Sample Compatibility & Compliance
The EV SMI System supports standard industry tray formats—including 48-, 64-, and 96-cavity aluminum or stainless steel molds—as well as custom composite trays used in NID, W&D, Makat, and Fast Track production lines. It accommodates starch layer thicknesses ranging from 8–15 mm and tolerates ambient temperature fluctuations between 15–30°C and relative humidity up to 75% RH without recalibration. The system complies with CE Machinery Directive 2006/42/EC, meets electromagnetic compatibility requirements per EN 61000-6-2 and EN 61000-6-4, and provides full audit trails aligned with FDA 21 CFR Part 11 for electronic records and signatures. All image data retention, user access logs, and decision event timestamps are time-stamped and cryptographically hashed for GLP/GMP traceability.
Software & Data Management
The proprietary Eagle Vision SMI Suite runs on a hardened Linux RT OS and features a browser-accessible interface (HTTPS/TLS 1.2) supporting role-based authentication (admin, operator, QA auditor). It includes integrated statistical process control (SPC) dashboards with real-time OEE calculation, Pareto analysis of defect categories (e.g., “cavity void”, “mold skew”, “starch smudge”), and automated PDF report generation compliant with ISO/IEC 17025 documentation standards. Raw image archives are stored in vendor-agnostic DICOM-compliant format with optional integration into enterprise MES platforms via OPC UA or RESTful API. All configuration changes, model retraining events, and user logins are recorded with immutable timestamps and SHA-256 checksums for regulatory review.
Applications
- Pre-coating inspection of starch-molded confections to prevent ink adhesion failures due to uneven starch surfaces.
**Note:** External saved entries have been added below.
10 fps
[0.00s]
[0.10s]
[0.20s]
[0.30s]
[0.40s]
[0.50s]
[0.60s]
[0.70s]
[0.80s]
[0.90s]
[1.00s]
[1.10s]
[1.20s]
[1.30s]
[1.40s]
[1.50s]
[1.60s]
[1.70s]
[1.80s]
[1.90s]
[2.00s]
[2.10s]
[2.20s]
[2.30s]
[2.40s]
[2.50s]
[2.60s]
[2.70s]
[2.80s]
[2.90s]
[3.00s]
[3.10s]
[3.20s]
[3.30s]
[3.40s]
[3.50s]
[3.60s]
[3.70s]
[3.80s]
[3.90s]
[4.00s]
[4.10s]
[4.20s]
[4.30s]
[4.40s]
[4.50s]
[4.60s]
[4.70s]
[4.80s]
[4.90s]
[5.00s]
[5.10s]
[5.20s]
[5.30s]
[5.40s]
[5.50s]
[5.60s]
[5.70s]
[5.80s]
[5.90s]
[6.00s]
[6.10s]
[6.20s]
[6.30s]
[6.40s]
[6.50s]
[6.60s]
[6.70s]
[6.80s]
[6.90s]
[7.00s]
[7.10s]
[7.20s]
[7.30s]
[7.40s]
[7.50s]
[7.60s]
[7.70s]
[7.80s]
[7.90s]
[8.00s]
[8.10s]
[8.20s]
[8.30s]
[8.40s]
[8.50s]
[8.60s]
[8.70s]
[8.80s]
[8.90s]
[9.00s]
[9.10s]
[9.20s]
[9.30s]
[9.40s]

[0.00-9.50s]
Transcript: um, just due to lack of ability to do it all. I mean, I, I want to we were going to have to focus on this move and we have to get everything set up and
- Post-filling validation in continuous starch bed systems to eliminate manual tray sampling and reduce labor-intensive cleaning cycles.
- Root-cause analysis support for batch-level yield loss by correlating defect clusters with upstream parameters (e.g., starch moisture content, mold temperature, fill pressure).
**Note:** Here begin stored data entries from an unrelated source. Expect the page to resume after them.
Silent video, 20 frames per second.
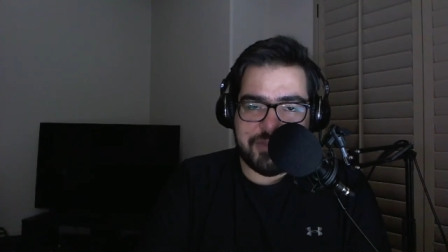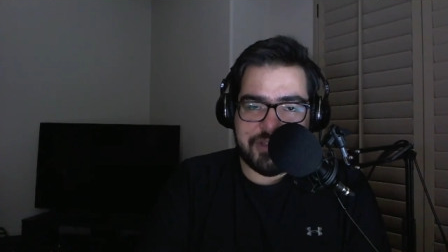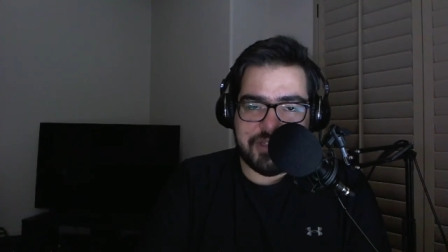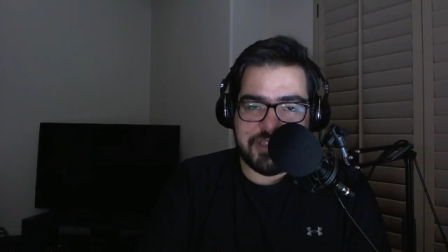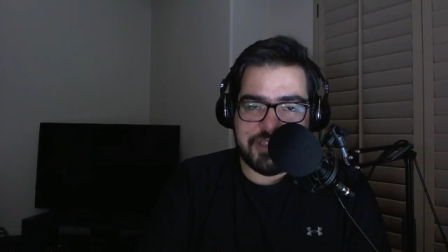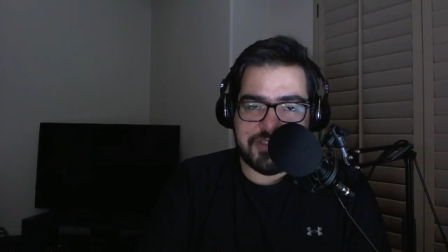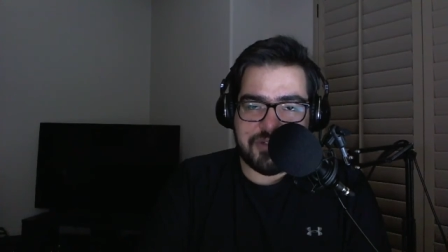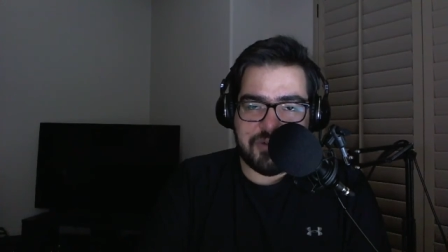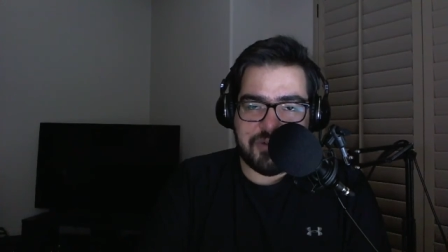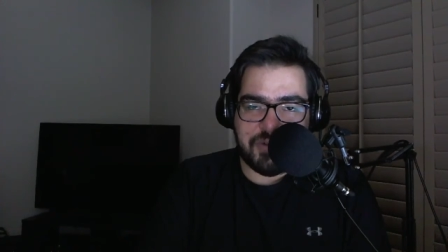
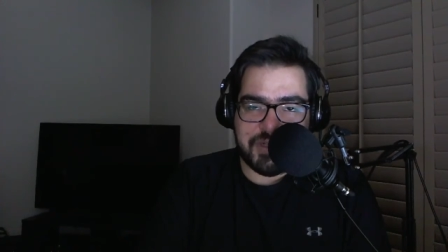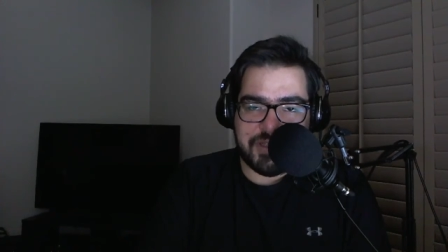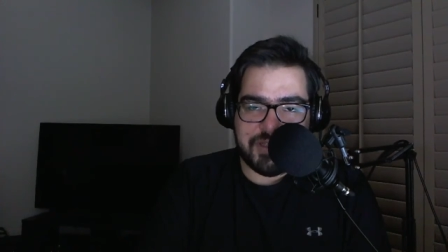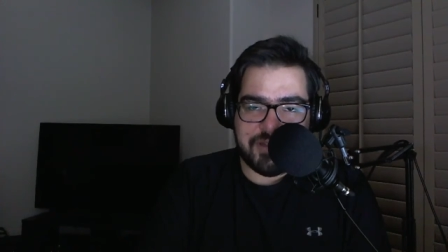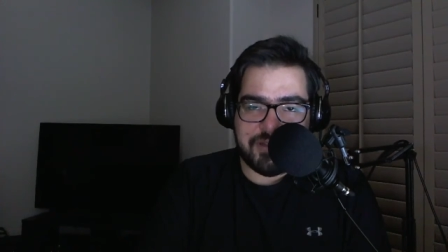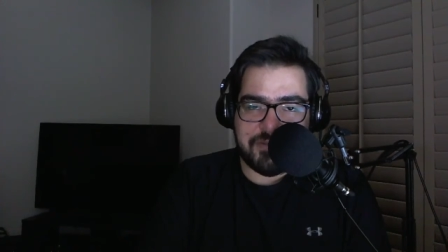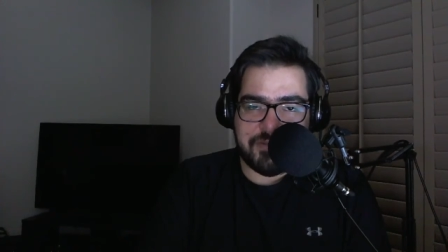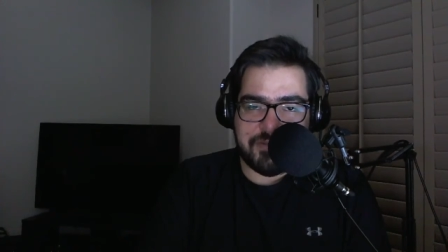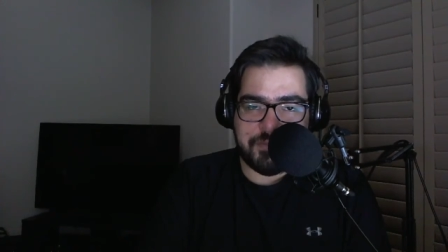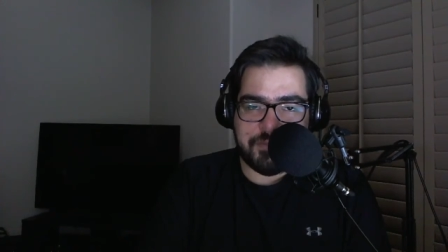so quickly?
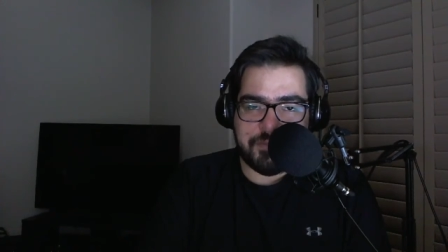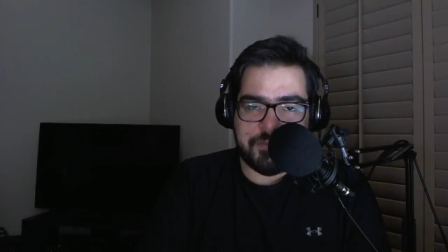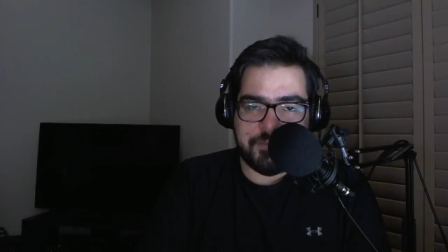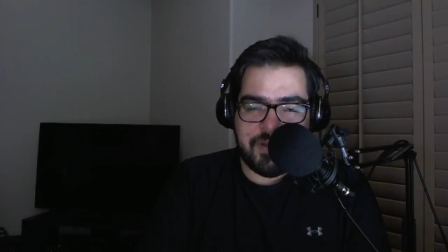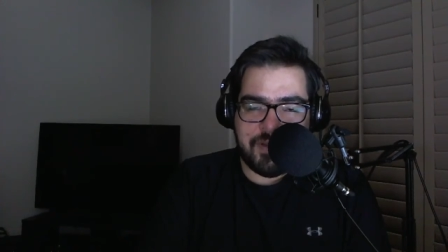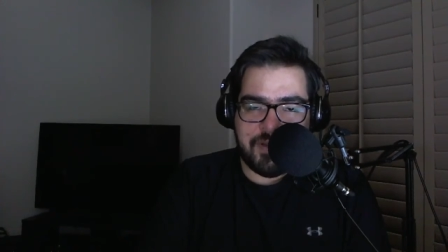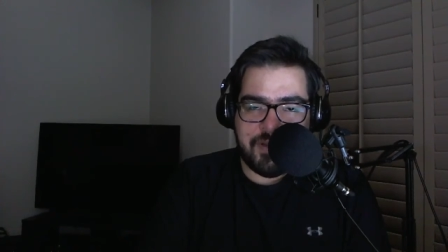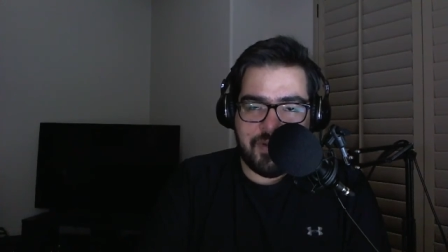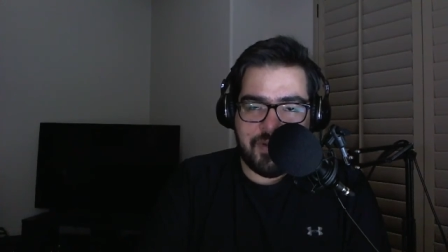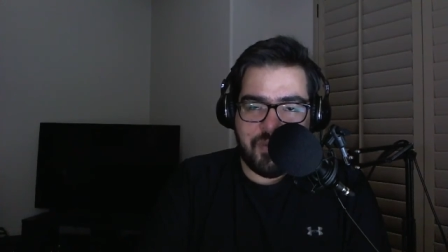
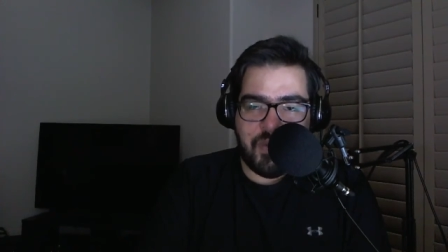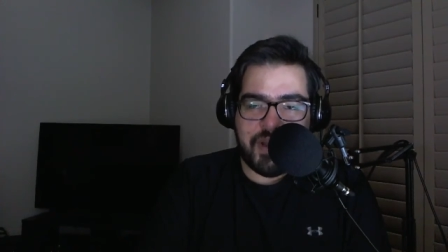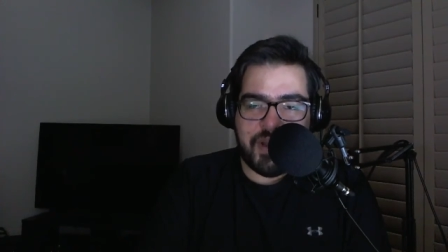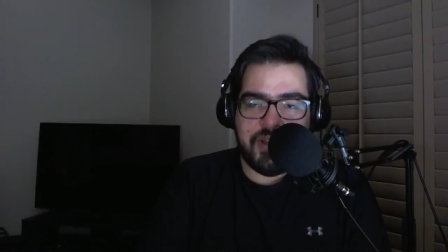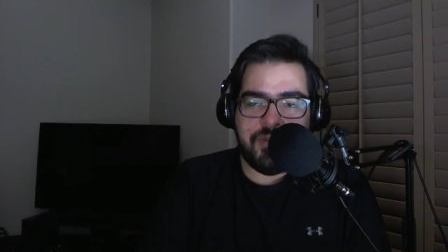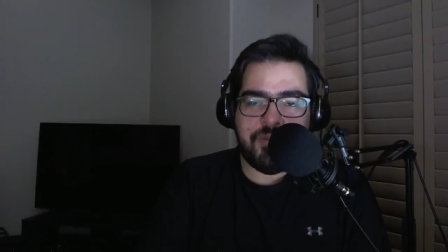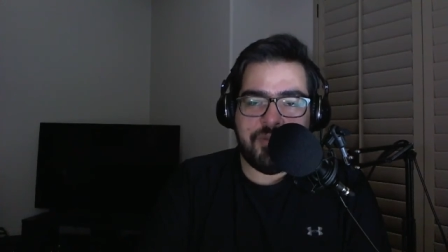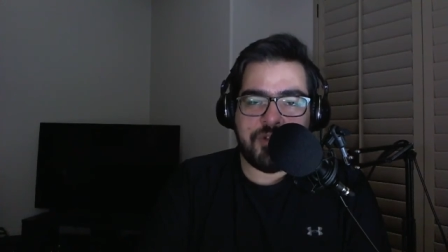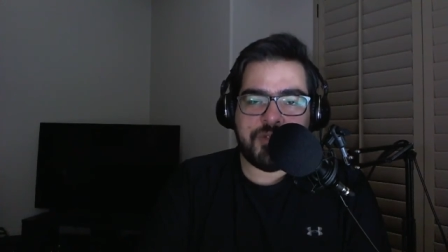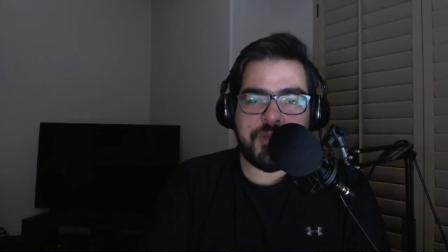Why do
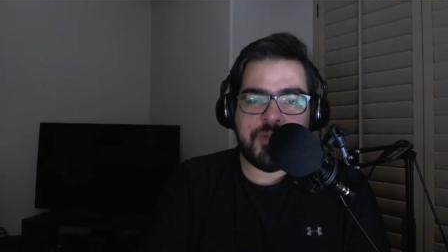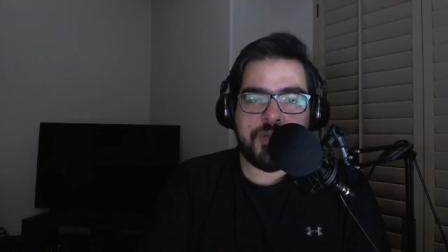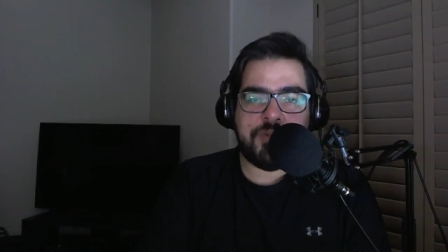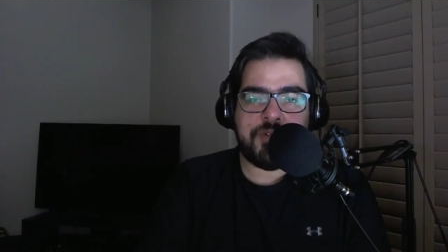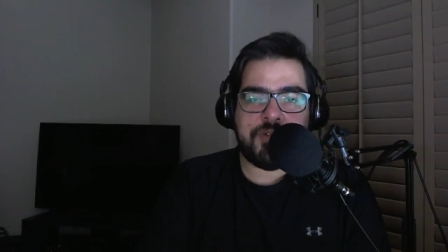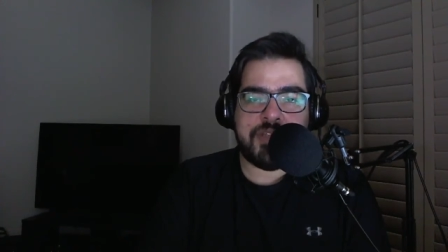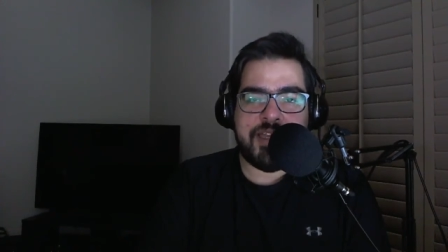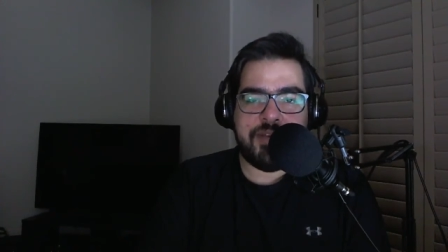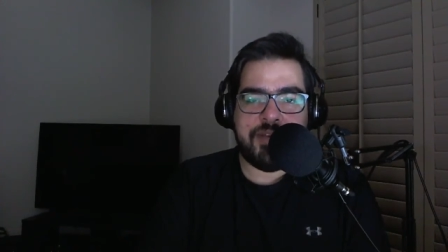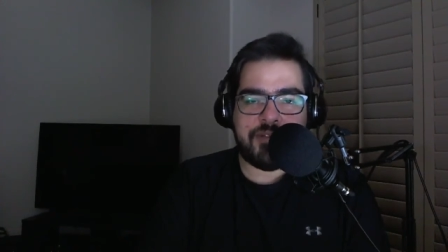most people
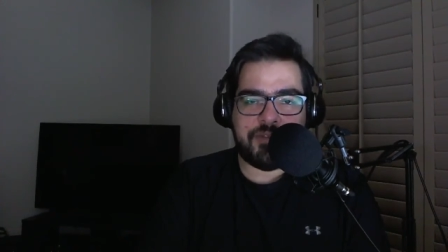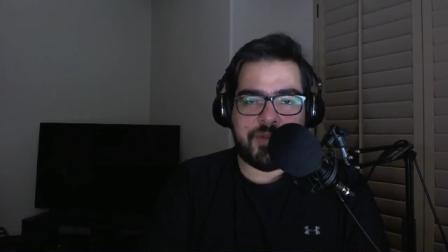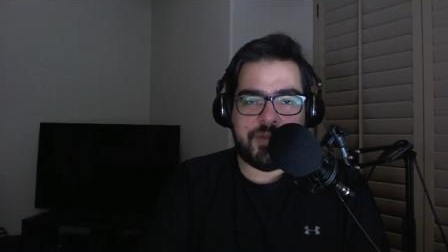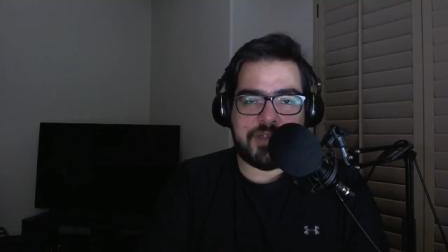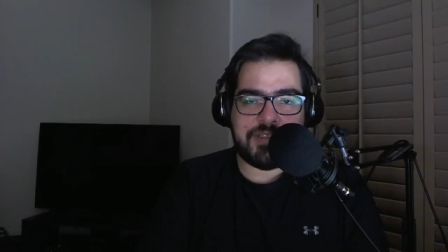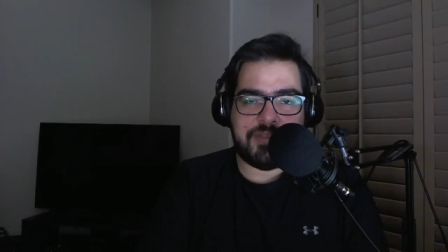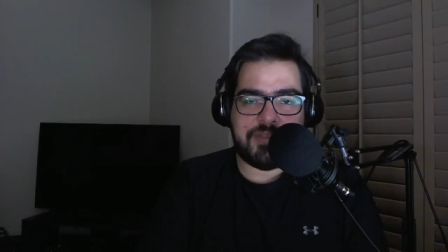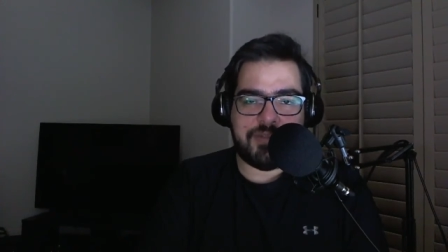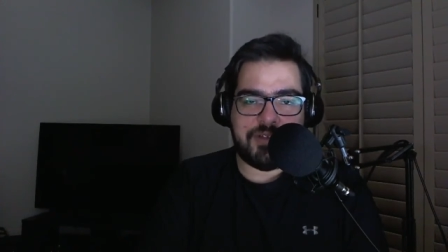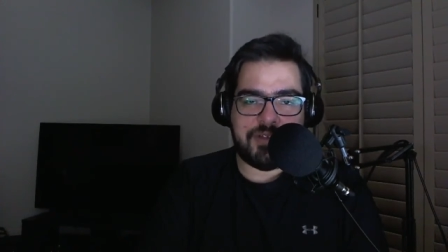take
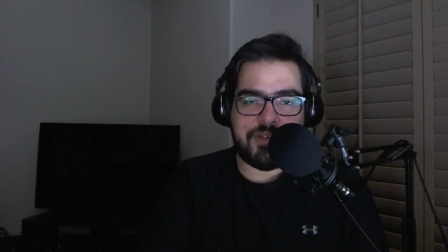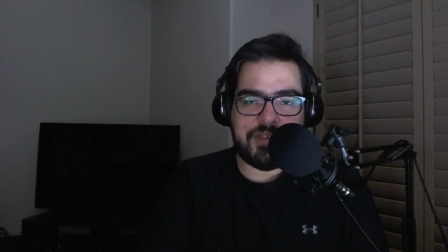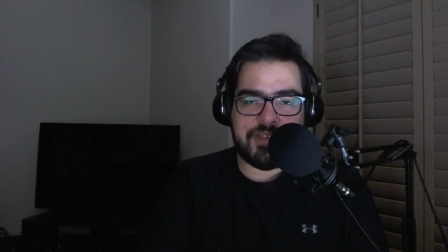responsibility?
- Validation of mold reusability limits through longitudinal cavity erosion tracking across >500 production cycles.
- Support for customer-facing quality certifications including IFS Food 8.0 and SQF Level 3 audit readiness.
FAQ
What types of defects does the EV SMI System detect?
It identifies cavity fill anomalies (underfill, overflow, bridging), mold misalignment (angular deviation >1.5°, lateral shift >0.4 mm), surface contamination (dust, oil residue, starch clumps), and template mismatch (color code, label position, cavity count deviation).
Is the system compatible with legacy PLCs and HMIs?
Yes—it supports standard industrial protocols including Modbus TCP, EtherNet/IP, and PROFINET, with configurable I/O mapping for seamless integration into existing automation architectures.
How is system accuracy validated during commissioning?
Accuracy is verified using NIST-traceable ceramic test plates with certified cavity depth and edge geometry, followed by Gage R&R studies per AIAG MSA 4th Edition guidelines.
Can the system adapt to new mold designs without software reprogramming?
Yes—new molds are enrolled via guided image capture and geometric feature extraction; no coding or firmware update is required.
What is the typical ROI timeline?
Based on field data from installations across 12+ confectionery facilities, payback occurs within 3–12 months, driven primarily by reduced scrap (avg. 2.3% yield gain), decreased manual inspection labor (1.7 FTEs saved per line), and avoided customer chargebacks.